[Information given Boundary: Start]
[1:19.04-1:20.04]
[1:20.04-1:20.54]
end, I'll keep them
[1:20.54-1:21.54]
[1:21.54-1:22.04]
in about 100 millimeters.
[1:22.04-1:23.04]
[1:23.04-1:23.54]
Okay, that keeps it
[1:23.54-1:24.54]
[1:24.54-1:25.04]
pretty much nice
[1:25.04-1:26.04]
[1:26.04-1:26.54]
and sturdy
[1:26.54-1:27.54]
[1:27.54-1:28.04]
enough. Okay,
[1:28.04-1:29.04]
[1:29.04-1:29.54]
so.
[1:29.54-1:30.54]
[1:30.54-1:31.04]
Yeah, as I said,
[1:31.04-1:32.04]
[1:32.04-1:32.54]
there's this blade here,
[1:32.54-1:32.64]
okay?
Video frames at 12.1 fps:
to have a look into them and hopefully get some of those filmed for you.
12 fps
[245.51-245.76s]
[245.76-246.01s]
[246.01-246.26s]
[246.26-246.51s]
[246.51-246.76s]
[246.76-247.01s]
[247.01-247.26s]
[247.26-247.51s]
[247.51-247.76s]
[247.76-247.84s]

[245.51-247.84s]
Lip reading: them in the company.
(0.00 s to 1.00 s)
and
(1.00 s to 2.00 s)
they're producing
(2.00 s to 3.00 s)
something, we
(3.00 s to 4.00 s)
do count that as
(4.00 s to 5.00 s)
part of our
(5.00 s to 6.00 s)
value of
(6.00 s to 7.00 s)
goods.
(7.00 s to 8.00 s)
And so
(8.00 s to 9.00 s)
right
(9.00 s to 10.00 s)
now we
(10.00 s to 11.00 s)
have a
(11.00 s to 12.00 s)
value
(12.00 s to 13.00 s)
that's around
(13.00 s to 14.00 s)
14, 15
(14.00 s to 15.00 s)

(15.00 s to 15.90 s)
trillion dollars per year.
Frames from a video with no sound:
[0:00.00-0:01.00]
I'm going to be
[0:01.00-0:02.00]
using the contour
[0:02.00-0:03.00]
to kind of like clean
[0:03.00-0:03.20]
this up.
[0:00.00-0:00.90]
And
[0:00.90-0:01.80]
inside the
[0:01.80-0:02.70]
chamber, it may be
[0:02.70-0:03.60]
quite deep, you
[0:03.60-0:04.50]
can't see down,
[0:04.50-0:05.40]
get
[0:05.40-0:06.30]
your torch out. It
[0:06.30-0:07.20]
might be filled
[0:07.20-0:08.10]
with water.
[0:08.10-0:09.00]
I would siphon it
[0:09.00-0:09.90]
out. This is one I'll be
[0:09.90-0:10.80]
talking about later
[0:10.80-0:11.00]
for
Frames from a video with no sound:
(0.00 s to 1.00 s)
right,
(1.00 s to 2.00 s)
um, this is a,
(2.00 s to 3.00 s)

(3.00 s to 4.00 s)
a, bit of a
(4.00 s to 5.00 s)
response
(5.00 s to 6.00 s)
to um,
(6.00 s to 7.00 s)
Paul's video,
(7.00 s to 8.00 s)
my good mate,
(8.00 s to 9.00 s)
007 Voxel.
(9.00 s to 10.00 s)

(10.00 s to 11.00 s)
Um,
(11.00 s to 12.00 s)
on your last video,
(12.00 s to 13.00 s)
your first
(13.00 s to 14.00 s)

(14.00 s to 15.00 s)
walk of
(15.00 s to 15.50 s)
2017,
[Information given Boundary: End]
Problem description -> Line by line, retype all the entries exactly as they are shown.

Result of this task ->
[1:19.04-1:20.04]
[1:20.04-1:20.54]
end, I'll keep them
[1:20.54-1:21.54]
[1:21.54-1:22.04]
in about 100 millimeters.
[1:22.04-1:23.04]
[1:23.04-1:23.54]
Okay, that keeps it
[1:23.54-1:24.54]
[1:24.54-1:25.04]
pretty much nice
[1:25.04-1:26.04]
[1:26.04-1:26.54]
and sturdy
[1:26.54-1:27.54]
[1:27.54-1:28.04]
enough. Okay,
[1:28.04-1:29.04]
[1:29.04-1:29.54]
so.
[1:29.54-1:30.54]
[1:30.54-1:31.04]
Yeah, as I said,
[1:31.04-1:32.04]
[1:32.04-1:32.54]
there's this blade here,
[1:32.54-1:32.64]
okay?
Video frames at 12.1 fps:
to have a look into them and hopefully get some of those filmed for you.
12 fps
[245.51-245.76s]
[245.76-246.01s]
[246.01-246.26s]
[246.26-246.51s]
[246.51-246.76s]
[246.76-247.01s]
[247.01-247.26s]
[247.26-247.51s]
[247.51-247.76s]
[247.76-247.84s]

[245.51-247.84s]
Lip reading: them in the company.
(0.00 s to 1.00 s)
and
(1.00 s to 2.00 s)
they're producing
(2.00 s to 3.00 s)
something, we
(3.00 s to 4.00 s)
do count that as
(4.00 s to 5.00 s)
part of our
(5.00 s to 6.00 s)
value of
(6.00 s to 7.00 s)
goods.
(7.00 s to 8.00 s)
And so
(8.00 s to 9.00 s)
right
(9.00 s to 10.00 s)
now we
(10.00 s to 11.00 s)
have a
(11.00 s to 12.00 s)
value
(12.00 s to 13.00 s)
that's around
(13.00 s to 14.00 s)
14, 15
(14.00 s to 15.00 s)

(15.00 s to 15.90 s)
trillion dollars per year.
Frames from a video with no sound:
[0:00.00-0:01.00]
I'm going to be
[0:01.00-0:02.00]
using the contour
[0:02.00-0:03.00]
to kind of like clean
[0:03.00-0:03.20]
this up.
[0:00.00-0:00.90]
And
[0:00.90-0:01.80]
inside the
[0:01.80-0:02.70]
chamber, it may be
[0:02.70-0:03.60]
quite deep, you
[0:03.60-0:04.50]
can't see down,
[0:04.50-0:05.40]
get
[0:05.40-0:06.30]
your torch out. It
[0:06.30-0:07.20]
might be filled
[0:07.20-0:08.10]
with water.
[0:08.10-0:09.00]
I would siphon it
[0:09.00-0:09.90]
out. This is one I'll be
[0:09.90-0:10.80]
talking about later
[0:10.80-0:11.00]
for
Frames from a video with no sound:
(0.00 s to 1.00 s)
right,
(1.00 s to 2.00 s)
um, this is a,
(2.00 s to 3.00 s)

(3.00 s to 4.00 s)
a, bit of a
(4.00 s to 5.00 s)
response
(5.00 s to 6.00 s)
to um,
(6.00 s to 7.00 s)
Paul's video,
(7.00 s to 8.00 s)
my good mate,
(8.00 s to 9.00 s)
007 Voxel.
(9.00 s to 10.00 s)

(10.00 s to 11.00 s)
Um,
(11.00 s to 12.00 s)
on your last video,
(12.00 s to 13.00 s)
your first
(13.00 s to 14.00 s)

(14.00 s to 15.00 s)
walk of
(15.00 s to 15.50 s)
2017,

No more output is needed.